### [Task to complete]
Please set down each line of the data again, unchanged.

### [The data]
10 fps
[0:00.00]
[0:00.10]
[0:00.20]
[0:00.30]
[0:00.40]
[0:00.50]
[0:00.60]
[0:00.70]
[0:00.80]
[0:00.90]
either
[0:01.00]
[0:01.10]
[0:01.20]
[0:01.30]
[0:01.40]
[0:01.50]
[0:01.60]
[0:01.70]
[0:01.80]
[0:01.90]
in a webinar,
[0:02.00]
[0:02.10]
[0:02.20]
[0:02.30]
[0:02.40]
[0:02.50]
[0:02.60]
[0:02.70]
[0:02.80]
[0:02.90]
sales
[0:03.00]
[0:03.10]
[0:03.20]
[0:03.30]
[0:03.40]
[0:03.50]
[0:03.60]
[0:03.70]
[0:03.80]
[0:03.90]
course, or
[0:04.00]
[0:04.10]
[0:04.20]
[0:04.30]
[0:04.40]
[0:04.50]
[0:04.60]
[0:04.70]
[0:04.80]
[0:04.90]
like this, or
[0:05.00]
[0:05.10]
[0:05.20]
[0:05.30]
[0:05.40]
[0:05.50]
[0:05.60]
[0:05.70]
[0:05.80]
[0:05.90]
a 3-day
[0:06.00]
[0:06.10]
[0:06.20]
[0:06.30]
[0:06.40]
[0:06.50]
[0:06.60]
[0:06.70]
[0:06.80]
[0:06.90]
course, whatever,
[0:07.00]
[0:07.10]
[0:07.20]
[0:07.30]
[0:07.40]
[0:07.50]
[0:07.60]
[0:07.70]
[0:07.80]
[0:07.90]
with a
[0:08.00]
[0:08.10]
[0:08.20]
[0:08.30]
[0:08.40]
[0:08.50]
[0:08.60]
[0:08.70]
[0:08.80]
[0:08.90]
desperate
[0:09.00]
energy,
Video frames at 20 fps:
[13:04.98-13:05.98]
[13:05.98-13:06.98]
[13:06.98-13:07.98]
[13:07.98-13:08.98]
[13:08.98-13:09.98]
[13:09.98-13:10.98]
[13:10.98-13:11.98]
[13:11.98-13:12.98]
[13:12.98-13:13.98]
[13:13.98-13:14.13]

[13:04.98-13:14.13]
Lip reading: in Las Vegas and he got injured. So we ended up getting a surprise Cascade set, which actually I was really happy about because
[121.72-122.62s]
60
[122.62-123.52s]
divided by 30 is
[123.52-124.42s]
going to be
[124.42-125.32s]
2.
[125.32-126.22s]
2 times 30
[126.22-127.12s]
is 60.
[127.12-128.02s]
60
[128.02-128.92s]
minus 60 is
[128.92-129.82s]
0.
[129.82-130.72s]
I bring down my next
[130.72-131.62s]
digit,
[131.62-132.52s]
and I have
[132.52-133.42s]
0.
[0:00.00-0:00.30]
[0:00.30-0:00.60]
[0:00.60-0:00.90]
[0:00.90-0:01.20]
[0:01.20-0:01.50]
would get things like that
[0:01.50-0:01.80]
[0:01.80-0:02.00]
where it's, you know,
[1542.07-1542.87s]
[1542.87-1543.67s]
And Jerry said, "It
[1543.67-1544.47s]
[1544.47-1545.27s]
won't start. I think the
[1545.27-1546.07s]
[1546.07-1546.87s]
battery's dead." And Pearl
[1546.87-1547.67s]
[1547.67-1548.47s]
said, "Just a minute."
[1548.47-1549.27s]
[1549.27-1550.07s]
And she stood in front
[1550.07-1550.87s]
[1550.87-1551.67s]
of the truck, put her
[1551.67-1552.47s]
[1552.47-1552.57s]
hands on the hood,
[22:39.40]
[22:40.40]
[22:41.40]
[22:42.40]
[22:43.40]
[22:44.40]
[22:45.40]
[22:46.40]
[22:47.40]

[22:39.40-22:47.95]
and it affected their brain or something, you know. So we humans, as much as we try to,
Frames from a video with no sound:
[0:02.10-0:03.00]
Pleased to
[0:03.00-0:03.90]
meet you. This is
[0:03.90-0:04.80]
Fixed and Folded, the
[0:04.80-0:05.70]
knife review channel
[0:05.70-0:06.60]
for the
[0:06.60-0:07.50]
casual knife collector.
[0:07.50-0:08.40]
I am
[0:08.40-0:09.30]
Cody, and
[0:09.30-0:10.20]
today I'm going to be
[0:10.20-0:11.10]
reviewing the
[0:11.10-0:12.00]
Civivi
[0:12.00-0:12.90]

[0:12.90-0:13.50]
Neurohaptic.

### [Completed exercise]
10 fps
[0:00.00]
[0:00.10]
[0:00.20]
[0:00.30]
[0:00.40]
[0:00.50]
[0:00.60]
[0:00.70]
[0:00.80]
[0:00.90]
either
[0:01.00]
[0:01.10]
[0:01.20]
[0:01.30]
[0:01.40]
[0:01.50]
[0:01.60]
[0:01.70]
[0:01.80]
[0:01.90]
in a webinar,
[0:02.00]
[0:02.10]
[0:02.20]
[0:02.30]
[0:02.40]
[0:02.50]
[0:02.60]
[0:02.70]
[0:02.80]
[0:02.90]
sales
[0:03.00]
[0:03.10]
[0:03.20]
[0:03.30]
[0:03.40]
[0:03.50]
[0:03.60]
[0:03.70]
[0:03.80]
[0:03.90]
course, or
[0:04.00]
[0:04.10]
[0:04.20]
[0:04.30]
[0:04.40]
[0:04.50]
[0:04.60]
[0:04.70]
[0:04.80]
[0:04.90]
like this, or
[0:05.00]
[0:05.10]
[0:05.20]
[0:05.30]
[0:05.40]
[0:05.50]
[0:05.60]
[0:05.70]
[0:05.80]
[0:05.90]
a 3-day
[0:06.00]
[0:06.10]
[0:06.20]
[0:06.30]
[0:06.40]
[0:06.50]
[0:06.60]
[0:06.70]
[0:06.80]
[0:06.90]
course, whatever,
[0:07.00]
[0:07.10]
[0:07.20]
[0:07.30]
[0:07.40]
[0:07.50]
[0:07.60]
[0:07.70]
[0:07.80]
[0:07.90]
with a
[0:08.00]
[0:08.10]
[0:08.20]
[0:08.30]
[0:08.40]
[0:08.50]
[0:08.60]
[0:08.70]
[0:08.80]
[0:08.90]
desperate
[0:09.00]
energy,
Video frames at 20 fps:
[13:04.98-13:05.98]
[13:05.98-13:06.98]
[13:06.98-13:07.98]
[13:07.98-13:08.98]
[13:08.98-13:09.98]
[13:09.98-13:10.98]
[13:10.98-13:11.98]
[13:11.98-13:12.98]
[13:12.98-13:13.98]
[13:13.98-13:14.13]

[13:04.98-13:14.13]
Lip reading: in Las Vegas and he got injured. So we ended up getting a surprise Cascade set, which actually I was really happy about because
[121.72-122.62s]
60
[122.62-123.52s]
divided by 30 is
[123.52-124.42s]
going to be
[124.42-125.32s]
2.
[125.32-126.22s]
2 times 30
[126.22-127.12s]
is 60.
[127.12-128.02s]
60
[128.02-128.92s]
minus 60 is
[128.92-129.82s]
0.
[129.82-130.72s]
I bring down my next
[130.72-131.62s]
digit,
[131.62-132.52s]
and I have
[132.52-133.42s]
0.
[0:00.00-0:00.30]
[0:00.30-0:00.60]
[0:00.60-0:00.90]
[0:00.90-0:01.20]
[0:01.20-0:01.50]
would get things like that
[0:01.50-0:01.80]
[0:01.80-0:02.00]
where it's, you know,
[1542.07-1542.87s]
[1542.87-1543.67s]
And Jerry said, "It
[1543.67-1544.47s]
[1544.47-1545.27s]
won't start. I think the
[1545.27-1546.07s]
[1546.07-1546.87s]
battery's dead." And Pearl
[1546.87-1547.67s]
[1547.67-1548.47s]
said, "Just a minute."
[1548.47-1549.27s]
[1549.27-1550.07s]
And she stood in front
[1550.07-1550.87s]
[1550.87-1551.67s]
of the truck, put her
[1551.67-1552.47s]
[1552.47-1552.57s]
hands on the hood,
[22:39.40]
[22:40.40]
[22:41.40]
[22:42.40]
[22:43.40]
[22:44.40]
[22:45.40]
[22:46.40]
[22:47.40]

[22:39.40-22:47.95]
and it affected their brain or something, you know. So we humans, as much as we try to,
Frames from a video with no sound:
[0:02.10-0:03.00]
Pleased to
[0:03.00-0:03.90]
meet you. This is
[0:03.90-0:04.80]
Fixed and Folded, the
[0:04.80-0:05.70]
knife review channel
[0:05.70-0:06.60]
for the
[0:06.60-0:07.50]
casual knife collector.
[0:07.50-0:08.40]
I am
[0:08.40-0:09.30]
Cody, and
[0:09.30-0:10.20]
today I'm going to be
[0:10.20-0:11.10]
reviewing the
[0:11.10-0:12.00]
Civivi
[0:12.00-0:12.90]

[0:12.90-0:13.50]
Neurohaptic.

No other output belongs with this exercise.